Data items:
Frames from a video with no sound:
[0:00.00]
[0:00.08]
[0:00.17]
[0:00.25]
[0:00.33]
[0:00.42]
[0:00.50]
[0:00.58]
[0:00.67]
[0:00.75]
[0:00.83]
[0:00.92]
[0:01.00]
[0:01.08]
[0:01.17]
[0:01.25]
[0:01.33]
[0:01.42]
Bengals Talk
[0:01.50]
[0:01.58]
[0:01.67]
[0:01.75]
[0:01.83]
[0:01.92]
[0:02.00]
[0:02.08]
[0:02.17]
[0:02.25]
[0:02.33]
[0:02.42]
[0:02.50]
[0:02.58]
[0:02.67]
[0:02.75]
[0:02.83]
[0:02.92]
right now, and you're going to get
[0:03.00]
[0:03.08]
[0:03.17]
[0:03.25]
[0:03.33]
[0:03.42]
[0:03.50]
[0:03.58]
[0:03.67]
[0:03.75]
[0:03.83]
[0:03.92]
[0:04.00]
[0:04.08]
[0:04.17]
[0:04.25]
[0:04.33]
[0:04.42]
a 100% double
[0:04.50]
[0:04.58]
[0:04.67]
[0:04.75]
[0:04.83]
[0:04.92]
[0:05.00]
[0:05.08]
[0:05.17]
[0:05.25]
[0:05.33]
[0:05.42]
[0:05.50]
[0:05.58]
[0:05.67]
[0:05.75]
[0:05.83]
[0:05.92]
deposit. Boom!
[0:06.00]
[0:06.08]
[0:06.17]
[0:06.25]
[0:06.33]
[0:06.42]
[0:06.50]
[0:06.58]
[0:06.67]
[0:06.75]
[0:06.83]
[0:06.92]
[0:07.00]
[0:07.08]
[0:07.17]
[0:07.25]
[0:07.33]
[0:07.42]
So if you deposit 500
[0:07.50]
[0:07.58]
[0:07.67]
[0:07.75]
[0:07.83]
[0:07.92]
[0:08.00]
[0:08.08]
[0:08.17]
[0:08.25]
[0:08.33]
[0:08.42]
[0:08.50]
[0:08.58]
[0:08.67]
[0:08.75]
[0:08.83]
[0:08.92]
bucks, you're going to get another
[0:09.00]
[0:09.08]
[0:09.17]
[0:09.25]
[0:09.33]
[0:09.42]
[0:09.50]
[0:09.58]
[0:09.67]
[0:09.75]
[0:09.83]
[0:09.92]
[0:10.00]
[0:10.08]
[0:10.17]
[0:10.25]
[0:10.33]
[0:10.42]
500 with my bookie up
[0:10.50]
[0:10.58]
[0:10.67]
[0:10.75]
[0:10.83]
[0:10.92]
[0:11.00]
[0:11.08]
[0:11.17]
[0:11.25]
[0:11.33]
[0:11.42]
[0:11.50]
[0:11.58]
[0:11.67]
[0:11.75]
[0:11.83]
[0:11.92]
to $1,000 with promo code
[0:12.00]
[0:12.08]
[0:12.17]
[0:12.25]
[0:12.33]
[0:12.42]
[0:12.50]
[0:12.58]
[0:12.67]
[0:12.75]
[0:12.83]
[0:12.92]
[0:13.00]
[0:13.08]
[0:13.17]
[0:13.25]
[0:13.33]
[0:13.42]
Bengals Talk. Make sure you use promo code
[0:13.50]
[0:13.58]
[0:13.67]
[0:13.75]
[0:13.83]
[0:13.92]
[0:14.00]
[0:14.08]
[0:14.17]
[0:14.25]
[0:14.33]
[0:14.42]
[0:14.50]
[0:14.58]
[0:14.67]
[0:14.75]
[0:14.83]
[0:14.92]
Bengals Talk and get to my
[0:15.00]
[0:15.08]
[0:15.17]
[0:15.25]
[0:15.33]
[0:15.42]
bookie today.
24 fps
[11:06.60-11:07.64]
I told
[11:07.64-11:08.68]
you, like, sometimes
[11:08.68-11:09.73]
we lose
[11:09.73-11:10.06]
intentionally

- What you will do:
Would you restate the entries word for word, omitting none?

- The completed task:
Frames from a video with no sound:
[0:00.00]
[0:00.08]
[0:00.17]
[0:00.25]
[0:00.33]
[0:00.42]
[0:00.50]
[0:00.58]
[0:00.67]
[0:00.75]
[0:00.83]
[0:00.92]
[0:01.00]
[0:01.08]
[0:01.17]
[0:01.25]
[0:01.33]
[0:01.42]
Bengals Talk
[0:01.50]
[0:01.58]
[0:01.67]
[0:01.75]
[0:01.83]
[0:01.92]
[0:02.00]
[0:02.08]
[0:02.17]
[0:02.25]
[0:02.33]
[0:02.42]
[0:02.50]
[0:02.58]
[0:02.67]
[0:02.75]
[0:02.83]
[0:02.92]
right now, and you're going to get
[0:03.00]
[0:03.08]
[0:03.17]
[0:03.25]
[0:03.33]
[0:03.42]
[0:03.50]
[0:03.58]
[0:03.67]
[0:03.75]
[0:03.83]
[0:03.92]
[0:04.00]
[0:04.08]
[0:04.17]
[0:04.25]
[0:04.33]
[0:04.42]
a 100% double
[0:04.50]
[0:04.58]
[0:04.67]
[0:04.75]
[0:04.83]
[0:04.92]
[0:05.00]
[0:05.08]
[0:05.17]
[0:05.25]
[0:05.33]
[0:05.42]
[0:05.50]
[0:05.58]
[0:05.67]
[0:05.75]
[0:05.83]
[0:05.92]
deposit. Boom!
[0:06.00]
[0:06.08]
[0:06.17]
[0:06.25]
[0:06.33]
[0:06.42]
[0:06.50]
[0:06.58]
[0:06.67]
[0:06.75]
[0:06.83]
[0:06.92]
[0:07.00]
[0:07.08]
[0:07.17]
[0:07.25]
[0:07.33]
[0:07.42]
So if you deposit 500
[0:07.50]
[0:07.58]
[0:07.67]
[0:07.75]
[0:07.83]
[0:07.92]
[0:08.00]
[0:08.08]
[0:08.17]
[0:08.25]
[0:08.33]
[0:08.42]
[0:08.50]
[0:08.58]
[0:08.67]
[0:08.75]
[0:08.83]
[0:08.92]
bucks, you're going to get another
[0:09.00]
[0:09.08]
[0:09.17]
[0:09.25]
[0:09.33]
[0:09.42]
[0:09.50]
[0:09.58]
[0:09.67]
[0:09.75]
[0:09.83]
[0:09.92]
[0:10.00]
[0:10.08]
[0:10.17]
[0:10.25]
[0:10.33]
[0:10.42]
500 with my bookie up
[0:10.50]
[0:10.58]
[0:10.67]
[0:10.75]
[0:10.83]
[0:10.92]
[0:11.00]
[0:11.08]
[0:11.17]
[0:11.25]
[0:11.33]
[0:11.42]
[0:11.50]
[0:11.58]
[0:11.67]
[0:11.75]
[0:11.83]
[0:11.92]
to $1,000 with promo code
[0:12.00]
[0:12.08]
[0:12.17]
[0:12.25]
[0:12.33]
[0:12.42]
[0:12.50]
[0:12.58]
[0:12.67]
[0:12.75]
[0:12.83]
[0:12.92]
[0:13.00]
[0:13.08]
[0:13.17]
[0:13.25]
[0:13.33]
[0:13.42]
Bengals Talk. Make sure you use promo code
[0:13.50]
[0:13.58]
[0:13.67]
[0:13.75]
[0:13.83]
[0:13.92]
[0:14.00]
[0:14.08]
[0:14.17]
[0:14.25]
[0:14.33]
[0:14.42]
[0:14.50]
[0:14.58]
[0:14.67]
[0:14.75]
[0:14.83]
[0:14.92]
Bengals Talk and get to my
[0:15.00]
[0:15.08]
[0:15.17]
[0:15.25]
[0:15.33]
[0:15.42]
bookie today.
24 fps
[11:06.60-11:07.64]
I told
[11:07.64-11:08.68]
you, like, sometimes
[11:08.68-11:09.73]
we lose
[11:09.73-11:10.06]
intentionally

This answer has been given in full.